The Best Poem Of Tara Teeling

His Side Of The Bed

How strange it is to wake in a foreign land,
To try to spy the sameness here, as it was there.
Suddenly, nothing feels close, nothing in my acquaintance.
I look around and see things that should be familiar to me.

On that side of the bed, is a pillow of cream and eyelet.
Propped up long ago, it sits, without interference,
Plumped and perfect, wrinkle free under the lofty covers.
Recall him lying there, whilst I lay on my side.

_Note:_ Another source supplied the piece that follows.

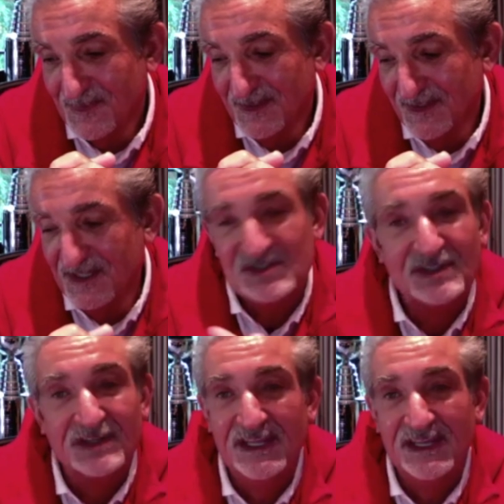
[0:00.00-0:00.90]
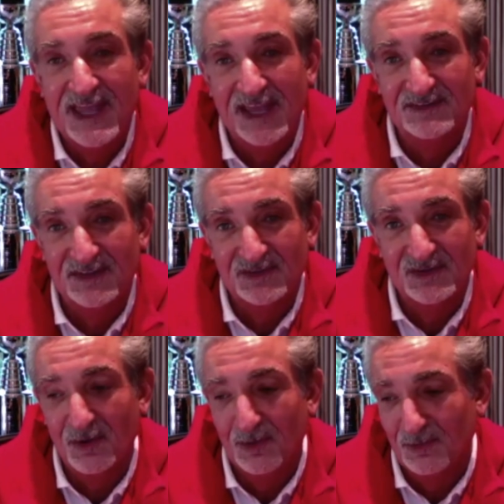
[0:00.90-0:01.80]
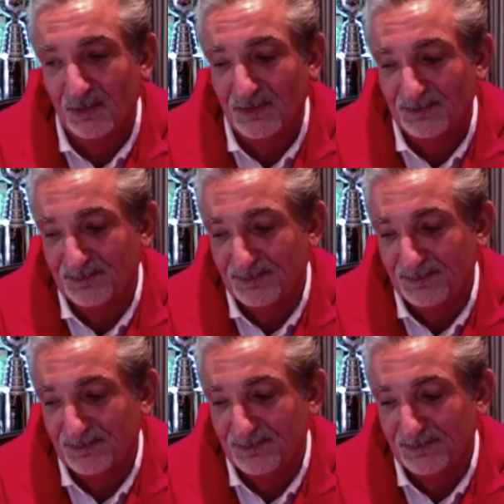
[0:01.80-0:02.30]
Each league has its own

Remember now the gentle breathing as the sun woke,
I think of how the rhythm would change during the night.
I used to sleep beside him as the moon would rise,
Clutching the blankets close, smiling safe under the down.

At times I dare to stretch my legs across the equator,
I toe the sheets and let the diaphaneity fondle and graze.
At times it hurts, despite the cool of cotton,
Satiny barbs bordering this no man’s land.

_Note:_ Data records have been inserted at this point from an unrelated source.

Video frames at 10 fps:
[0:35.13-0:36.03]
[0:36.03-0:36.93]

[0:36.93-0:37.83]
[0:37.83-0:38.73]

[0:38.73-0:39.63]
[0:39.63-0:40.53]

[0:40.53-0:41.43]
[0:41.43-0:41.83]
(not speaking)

Deployed on nomad’s campaign many nights ago,
We ceased to share the place we once held dear.
Those long night talks and lovely, lazy cradling.
A memory now, for he wanders lost in reluctant exile.

I know this land will one day be my home again,
Lay down my head, and in only skin, roll blissfully about.
Both sides, be one, and be in my possession.
The battle ground becomes, with time’s sweet hand, a playing field.

Remember how he tried to loosen the sheets,
The edges that I’d fold so perfectly crisp.
He’d kick them out and say they were too confining.
I’d turn my back and curse him silent for destroying my careful corners.

I know I sleep alone because I asked to.
Certain he lies awake sometimes, looking up at floating flashbacks.
If only he’d crossed the line, dissolved spiteful borders,
We’d both have been afforded graceful sleep.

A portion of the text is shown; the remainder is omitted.